## WORK TO BE COMPLETED
Within the entries below, please retype exactly the lines starting with the line that has "[00:00:07.55]" and going on through the line that has "[00:00:13.40]", but not the pictures.

## DATA FOR ANALYSIS
__________
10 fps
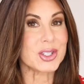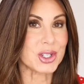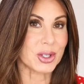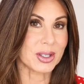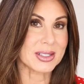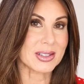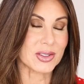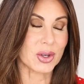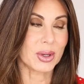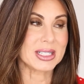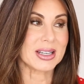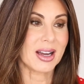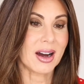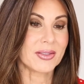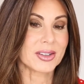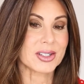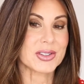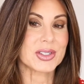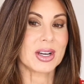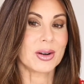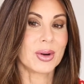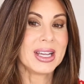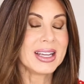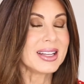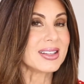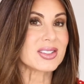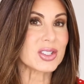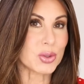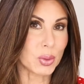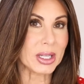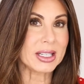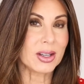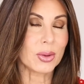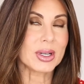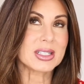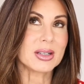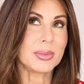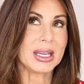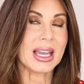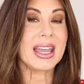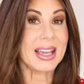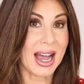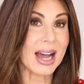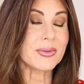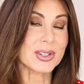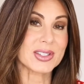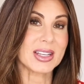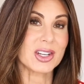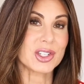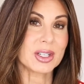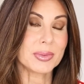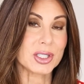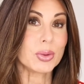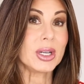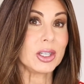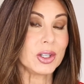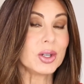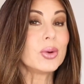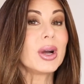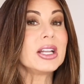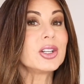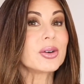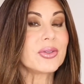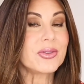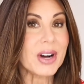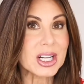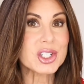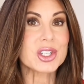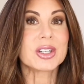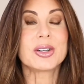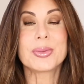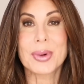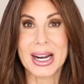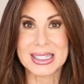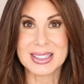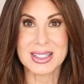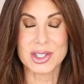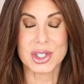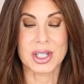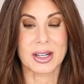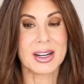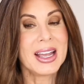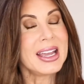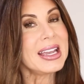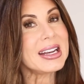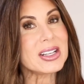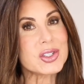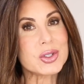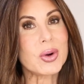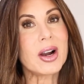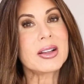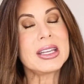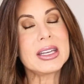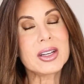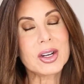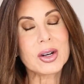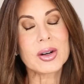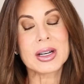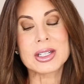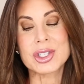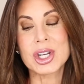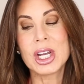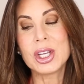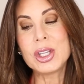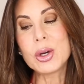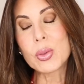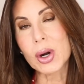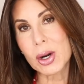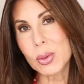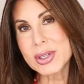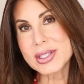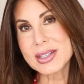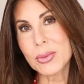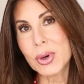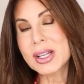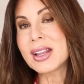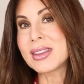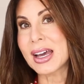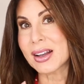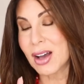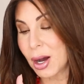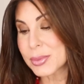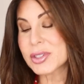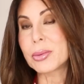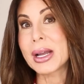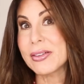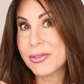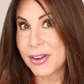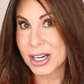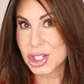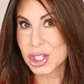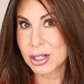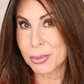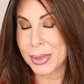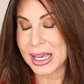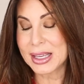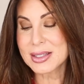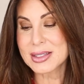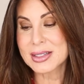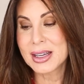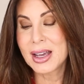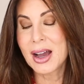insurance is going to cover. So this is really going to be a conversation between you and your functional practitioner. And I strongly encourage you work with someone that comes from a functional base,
__________
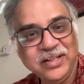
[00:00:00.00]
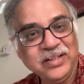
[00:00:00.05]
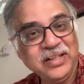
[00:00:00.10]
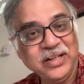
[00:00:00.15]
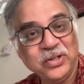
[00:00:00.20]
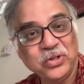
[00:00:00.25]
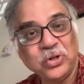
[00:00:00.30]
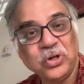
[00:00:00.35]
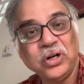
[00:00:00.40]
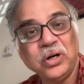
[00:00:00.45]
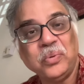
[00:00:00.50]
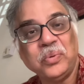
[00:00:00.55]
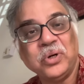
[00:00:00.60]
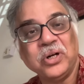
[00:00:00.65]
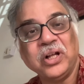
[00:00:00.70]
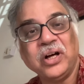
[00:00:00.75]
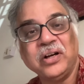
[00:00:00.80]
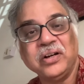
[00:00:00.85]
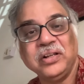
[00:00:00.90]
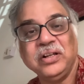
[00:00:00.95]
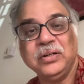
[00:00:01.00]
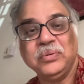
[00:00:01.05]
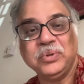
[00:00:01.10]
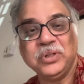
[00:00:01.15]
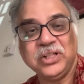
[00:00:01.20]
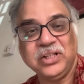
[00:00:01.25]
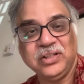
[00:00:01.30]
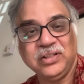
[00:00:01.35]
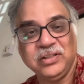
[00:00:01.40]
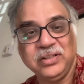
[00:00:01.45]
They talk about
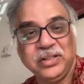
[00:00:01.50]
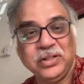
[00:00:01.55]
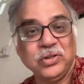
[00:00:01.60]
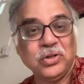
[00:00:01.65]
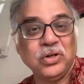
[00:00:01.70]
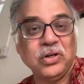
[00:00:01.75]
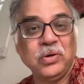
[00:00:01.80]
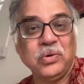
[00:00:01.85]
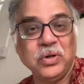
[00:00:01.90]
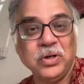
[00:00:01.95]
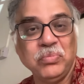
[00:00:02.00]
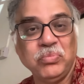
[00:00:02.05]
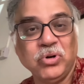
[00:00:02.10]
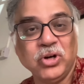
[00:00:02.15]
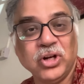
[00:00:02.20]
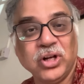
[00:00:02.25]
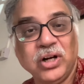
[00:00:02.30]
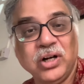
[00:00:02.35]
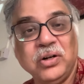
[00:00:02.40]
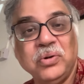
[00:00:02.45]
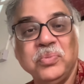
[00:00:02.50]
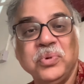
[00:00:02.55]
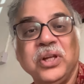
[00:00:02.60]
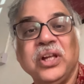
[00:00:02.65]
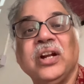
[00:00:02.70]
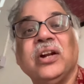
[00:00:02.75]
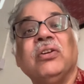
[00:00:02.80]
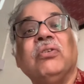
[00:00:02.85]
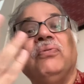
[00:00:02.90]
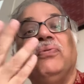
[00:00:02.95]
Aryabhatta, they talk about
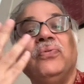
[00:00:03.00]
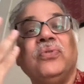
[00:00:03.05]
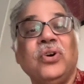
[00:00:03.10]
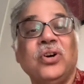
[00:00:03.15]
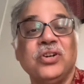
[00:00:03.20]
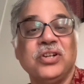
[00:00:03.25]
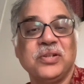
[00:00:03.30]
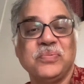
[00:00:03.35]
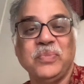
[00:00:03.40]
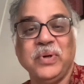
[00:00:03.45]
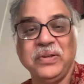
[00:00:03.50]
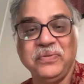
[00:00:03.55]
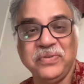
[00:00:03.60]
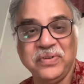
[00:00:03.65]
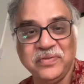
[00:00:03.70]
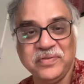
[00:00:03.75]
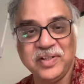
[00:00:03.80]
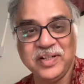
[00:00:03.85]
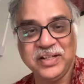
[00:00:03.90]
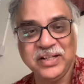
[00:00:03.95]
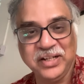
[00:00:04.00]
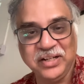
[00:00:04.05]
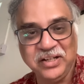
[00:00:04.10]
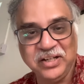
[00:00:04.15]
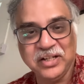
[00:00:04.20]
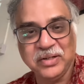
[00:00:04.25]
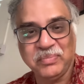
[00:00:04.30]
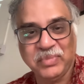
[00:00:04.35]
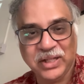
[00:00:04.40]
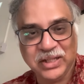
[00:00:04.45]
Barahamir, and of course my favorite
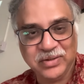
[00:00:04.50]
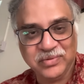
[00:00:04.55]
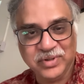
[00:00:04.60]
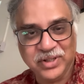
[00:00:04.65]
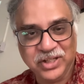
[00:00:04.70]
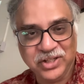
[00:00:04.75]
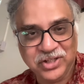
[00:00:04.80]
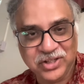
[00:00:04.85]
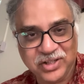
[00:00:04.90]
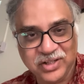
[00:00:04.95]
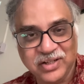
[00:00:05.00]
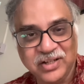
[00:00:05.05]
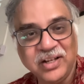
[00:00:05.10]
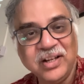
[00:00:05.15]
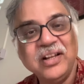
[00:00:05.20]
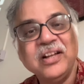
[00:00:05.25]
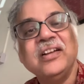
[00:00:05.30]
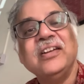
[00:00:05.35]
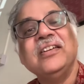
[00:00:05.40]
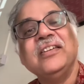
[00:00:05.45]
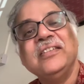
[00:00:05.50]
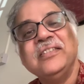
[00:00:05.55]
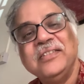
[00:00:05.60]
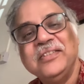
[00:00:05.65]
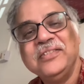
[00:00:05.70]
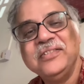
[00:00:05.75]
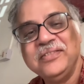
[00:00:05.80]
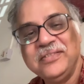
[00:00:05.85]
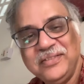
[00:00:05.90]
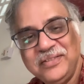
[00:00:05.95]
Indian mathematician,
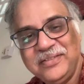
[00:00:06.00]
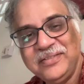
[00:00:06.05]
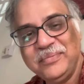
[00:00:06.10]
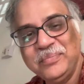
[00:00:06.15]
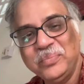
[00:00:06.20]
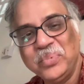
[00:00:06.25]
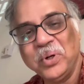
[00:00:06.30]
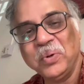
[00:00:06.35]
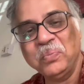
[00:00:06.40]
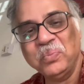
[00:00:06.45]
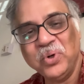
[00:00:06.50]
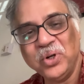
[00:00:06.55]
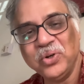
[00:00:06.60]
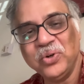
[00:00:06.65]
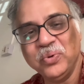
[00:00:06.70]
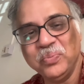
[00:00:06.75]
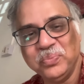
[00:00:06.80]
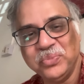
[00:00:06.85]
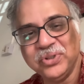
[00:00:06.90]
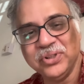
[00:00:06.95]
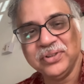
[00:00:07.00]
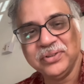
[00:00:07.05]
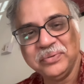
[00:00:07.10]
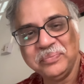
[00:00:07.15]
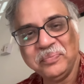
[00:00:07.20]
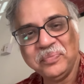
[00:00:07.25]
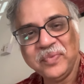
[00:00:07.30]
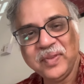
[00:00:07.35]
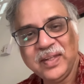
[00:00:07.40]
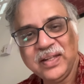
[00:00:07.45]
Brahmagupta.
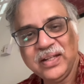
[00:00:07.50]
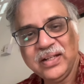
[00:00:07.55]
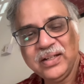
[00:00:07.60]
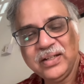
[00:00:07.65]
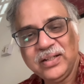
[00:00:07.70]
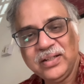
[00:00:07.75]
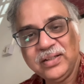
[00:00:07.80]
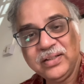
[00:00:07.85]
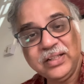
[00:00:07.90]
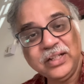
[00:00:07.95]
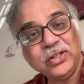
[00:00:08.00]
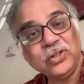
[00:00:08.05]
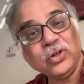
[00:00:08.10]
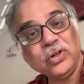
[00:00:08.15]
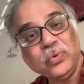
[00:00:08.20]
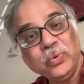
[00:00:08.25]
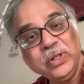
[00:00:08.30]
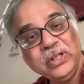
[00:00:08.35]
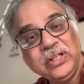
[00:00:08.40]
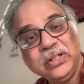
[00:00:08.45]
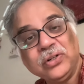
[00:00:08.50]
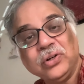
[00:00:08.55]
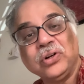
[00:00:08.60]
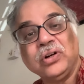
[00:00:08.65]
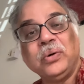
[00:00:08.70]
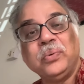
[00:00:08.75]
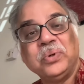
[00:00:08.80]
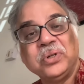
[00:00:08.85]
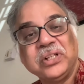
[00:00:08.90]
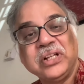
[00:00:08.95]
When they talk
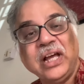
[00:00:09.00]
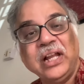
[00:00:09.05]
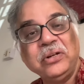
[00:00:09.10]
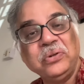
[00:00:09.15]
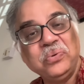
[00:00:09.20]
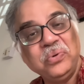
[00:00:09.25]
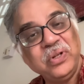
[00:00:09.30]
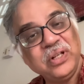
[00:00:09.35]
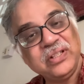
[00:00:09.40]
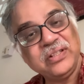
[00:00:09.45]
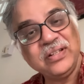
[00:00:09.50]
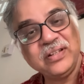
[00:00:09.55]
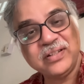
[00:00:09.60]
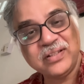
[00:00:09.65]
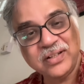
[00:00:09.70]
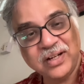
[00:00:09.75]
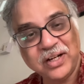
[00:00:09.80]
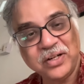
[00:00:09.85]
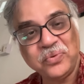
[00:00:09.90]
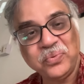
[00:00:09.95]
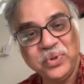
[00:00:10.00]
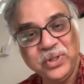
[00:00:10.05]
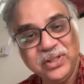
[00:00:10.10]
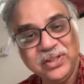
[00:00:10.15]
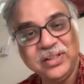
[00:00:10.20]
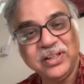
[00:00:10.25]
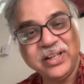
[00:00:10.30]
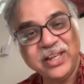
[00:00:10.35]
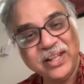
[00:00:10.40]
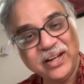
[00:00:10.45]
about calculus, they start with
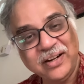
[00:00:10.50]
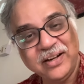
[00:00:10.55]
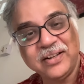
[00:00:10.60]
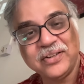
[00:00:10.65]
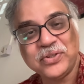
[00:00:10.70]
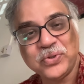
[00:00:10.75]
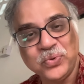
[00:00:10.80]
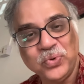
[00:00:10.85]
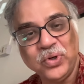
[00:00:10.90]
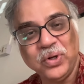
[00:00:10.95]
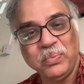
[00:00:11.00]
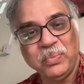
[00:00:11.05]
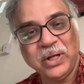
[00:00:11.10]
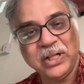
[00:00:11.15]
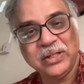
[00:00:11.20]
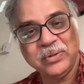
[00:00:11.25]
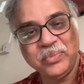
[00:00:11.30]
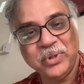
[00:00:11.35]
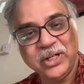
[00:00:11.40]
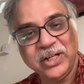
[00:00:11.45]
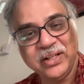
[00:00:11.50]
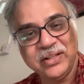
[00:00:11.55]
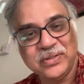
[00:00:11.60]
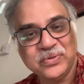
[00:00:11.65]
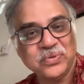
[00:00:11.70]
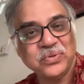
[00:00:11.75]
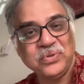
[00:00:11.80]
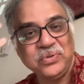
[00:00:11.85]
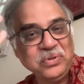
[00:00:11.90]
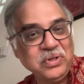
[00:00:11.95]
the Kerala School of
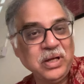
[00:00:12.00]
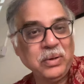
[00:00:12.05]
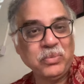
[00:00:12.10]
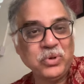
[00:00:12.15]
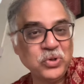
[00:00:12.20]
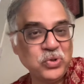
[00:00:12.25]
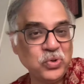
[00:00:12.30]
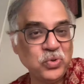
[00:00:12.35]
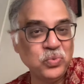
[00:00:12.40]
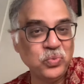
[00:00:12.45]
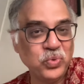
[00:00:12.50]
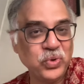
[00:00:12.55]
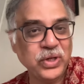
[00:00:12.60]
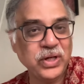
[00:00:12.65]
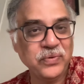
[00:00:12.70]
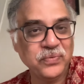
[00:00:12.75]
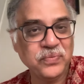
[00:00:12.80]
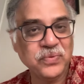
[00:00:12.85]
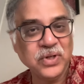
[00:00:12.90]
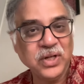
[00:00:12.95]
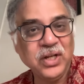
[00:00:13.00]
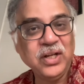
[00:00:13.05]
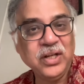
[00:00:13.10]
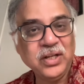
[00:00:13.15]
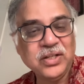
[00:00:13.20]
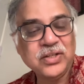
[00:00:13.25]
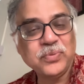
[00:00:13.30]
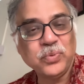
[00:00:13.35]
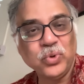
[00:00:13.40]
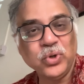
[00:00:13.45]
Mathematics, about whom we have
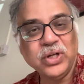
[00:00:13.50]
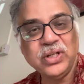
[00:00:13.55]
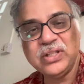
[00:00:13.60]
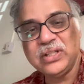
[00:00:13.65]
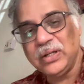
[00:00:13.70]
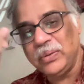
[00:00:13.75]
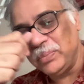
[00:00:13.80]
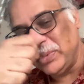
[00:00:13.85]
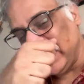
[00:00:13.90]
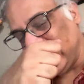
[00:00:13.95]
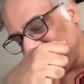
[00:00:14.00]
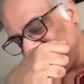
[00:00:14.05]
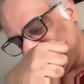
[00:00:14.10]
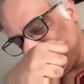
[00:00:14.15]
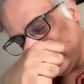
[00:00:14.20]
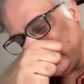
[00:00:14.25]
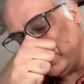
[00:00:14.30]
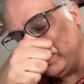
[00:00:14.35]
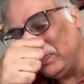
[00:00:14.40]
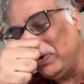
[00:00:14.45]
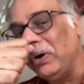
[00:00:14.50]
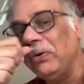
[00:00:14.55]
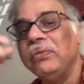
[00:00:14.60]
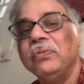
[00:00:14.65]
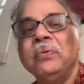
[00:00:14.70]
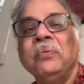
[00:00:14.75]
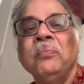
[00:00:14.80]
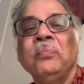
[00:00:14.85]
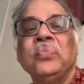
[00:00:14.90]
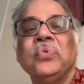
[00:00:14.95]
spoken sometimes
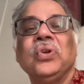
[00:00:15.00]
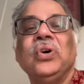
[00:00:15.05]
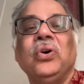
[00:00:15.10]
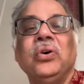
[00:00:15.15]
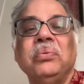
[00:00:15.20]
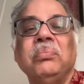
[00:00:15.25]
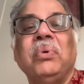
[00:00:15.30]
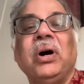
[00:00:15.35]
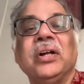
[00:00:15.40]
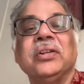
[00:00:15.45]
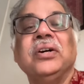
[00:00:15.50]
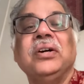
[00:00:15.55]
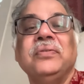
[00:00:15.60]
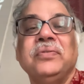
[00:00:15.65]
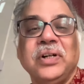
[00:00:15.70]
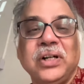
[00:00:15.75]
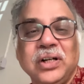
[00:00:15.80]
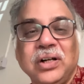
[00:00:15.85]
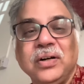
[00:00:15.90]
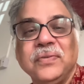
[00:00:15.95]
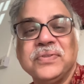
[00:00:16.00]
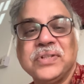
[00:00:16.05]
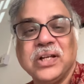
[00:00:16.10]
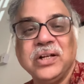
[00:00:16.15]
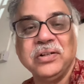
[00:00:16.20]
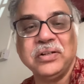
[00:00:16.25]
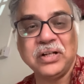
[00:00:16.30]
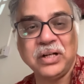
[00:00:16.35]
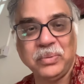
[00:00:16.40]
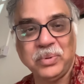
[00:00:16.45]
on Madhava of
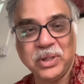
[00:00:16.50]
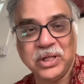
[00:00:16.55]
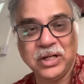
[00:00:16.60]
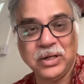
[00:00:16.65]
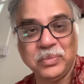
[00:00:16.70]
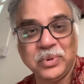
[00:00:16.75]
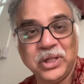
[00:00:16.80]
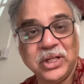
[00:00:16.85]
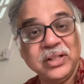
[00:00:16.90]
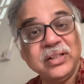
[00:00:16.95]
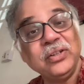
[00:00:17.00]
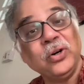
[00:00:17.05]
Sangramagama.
__________
## ANSWER BOX
[00:00:07.55]
[00:00:07.60]
[00:00:07.65]
[00:00:07.70]
[00:00:07.75]
[00:00:07.80]
[00:00:07.85]
[00:00:07.90]
[00:00:07.95]
[00:00:08.00]
[00:00:08.05]
[00:00:08.10]
[00:00:08.15]
[00:00:08.20]
[00:00:08.25]
[00:00:08.30]
[00:00:08.35]
[00:00:08.40]
[00:00:08.45]
[00:00:08.50]
[00:00:08.55]
[00:00:08.60]
[00:00:08.65]
[00:00:08.70]
[00:00:08.75]
[00:00:08.80]
[00:00:08.85]
[00:00:08.90]
[00:00:08.95]
When they talk
[00:00:09.00]
[00:00:09.05]
[00:00:09.10]
[00:00:09.15]
[00:00:09.20]
[00:00:09.25]
[00:00:09.30]
[00:00:09.35]
[00:00:09.40]
[00:00:09.45]
[00:00:09.50]
[00:00:09.55]
[00:00:09.60]
[00:00:09.65]
[00:00:09.70]
[00:00:09.75]
[00:00:09.80]
[00:00:09.85]
[00:00:09.90]
[00:00:09.95]
[00:00:10.00]
[00:00:10.05]
[00:00:10.10]
[00:00:10.15]
[00:00:10.20]
[00:00:10.25]
[00:00:10.30]
[00:00:10.35]
[00:00:10.40]
[00:00:10.45]
about calculus, they start with
[00:00:10.50]
[00:00:10.55]
[00:00:10.60]
[00:00:10.65]
[00:00:10.70]
[00:00:10.75]
[00:00:10.80]
[00:00:10.85]
[00:00:10.90]
[00:00:10.95]
[00:00:11.00]
[00:00:11.05]
[00:00:11.10]
[00:00:11.15]
[00:00:11.20]
[00:00:11.25]
[00:00:11.30]
[00:00:11.35]
[00:00:11.40]
[00:00:11.45]
[00:00:11.50]
[00:00:11.55]
[00:00:11.60]
[00:00:11.65]
[00:00:11.70]
[00:00:11.75]
[00:00:11.80]
[00:00:11.85]
[00:00:11.90]
[00:00:11.95]
the Kerala School of
[00:00:12.00]
[00:00:12.05]
[00:00:12.10]
[00:00:12.15]
[00:00:12.20]
[00:00:12.25]
[00:00:12.30]
[00:00:12.35]
[00:00:12.40]
[00:00:12.45]
[00:00:12.50]
[00:00:12.55]
[00:00:12.60]
[00:00:12.65]
[00:00:12.70]
[00:00:12.75]
[00:00:12.80]
[00:00:12.85]
[00:00:12.90]
[00:00:12.95]
[00:00:13.00]
[00:00:13.05]
[00:00:13.10]
[00:00:13.15]
[00:00:13.20]
[00:00:13.25]
[00:00:13.30]
[00:00:13.35]
[00:00:13.40]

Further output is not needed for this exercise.